- [What the task asks] Scan the data below for the string "Korean". Show every line where it turns up.

- [Data to examine]
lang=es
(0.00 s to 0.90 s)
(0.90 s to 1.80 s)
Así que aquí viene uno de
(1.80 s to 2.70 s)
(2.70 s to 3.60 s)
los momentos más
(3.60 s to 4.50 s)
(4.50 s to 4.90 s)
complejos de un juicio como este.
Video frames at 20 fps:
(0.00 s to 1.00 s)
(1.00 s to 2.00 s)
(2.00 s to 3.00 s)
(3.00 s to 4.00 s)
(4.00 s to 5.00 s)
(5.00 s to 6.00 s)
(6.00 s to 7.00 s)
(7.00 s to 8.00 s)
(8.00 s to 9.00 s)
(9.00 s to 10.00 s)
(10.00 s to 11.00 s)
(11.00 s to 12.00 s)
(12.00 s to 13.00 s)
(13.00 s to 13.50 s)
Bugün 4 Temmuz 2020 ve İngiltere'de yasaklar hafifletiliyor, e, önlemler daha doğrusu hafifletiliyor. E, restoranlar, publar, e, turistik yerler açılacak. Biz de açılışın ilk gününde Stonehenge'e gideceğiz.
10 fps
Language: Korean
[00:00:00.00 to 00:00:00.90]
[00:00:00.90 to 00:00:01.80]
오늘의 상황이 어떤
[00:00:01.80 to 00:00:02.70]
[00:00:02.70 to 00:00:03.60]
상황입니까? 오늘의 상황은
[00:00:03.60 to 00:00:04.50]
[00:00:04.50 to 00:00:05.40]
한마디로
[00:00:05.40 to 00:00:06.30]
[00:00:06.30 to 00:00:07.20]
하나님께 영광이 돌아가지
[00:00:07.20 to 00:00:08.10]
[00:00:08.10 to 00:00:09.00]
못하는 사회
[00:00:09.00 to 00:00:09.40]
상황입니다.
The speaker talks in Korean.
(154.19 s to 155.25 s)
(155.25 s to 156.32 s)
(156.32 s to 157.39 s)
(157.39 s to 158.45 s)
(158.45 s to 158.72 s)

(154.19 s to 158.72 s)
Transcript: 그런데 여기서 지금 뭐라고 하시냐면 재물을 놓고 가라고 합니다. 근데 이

- [Solution to this task]
Language: Korean
The speaker talks in Korean.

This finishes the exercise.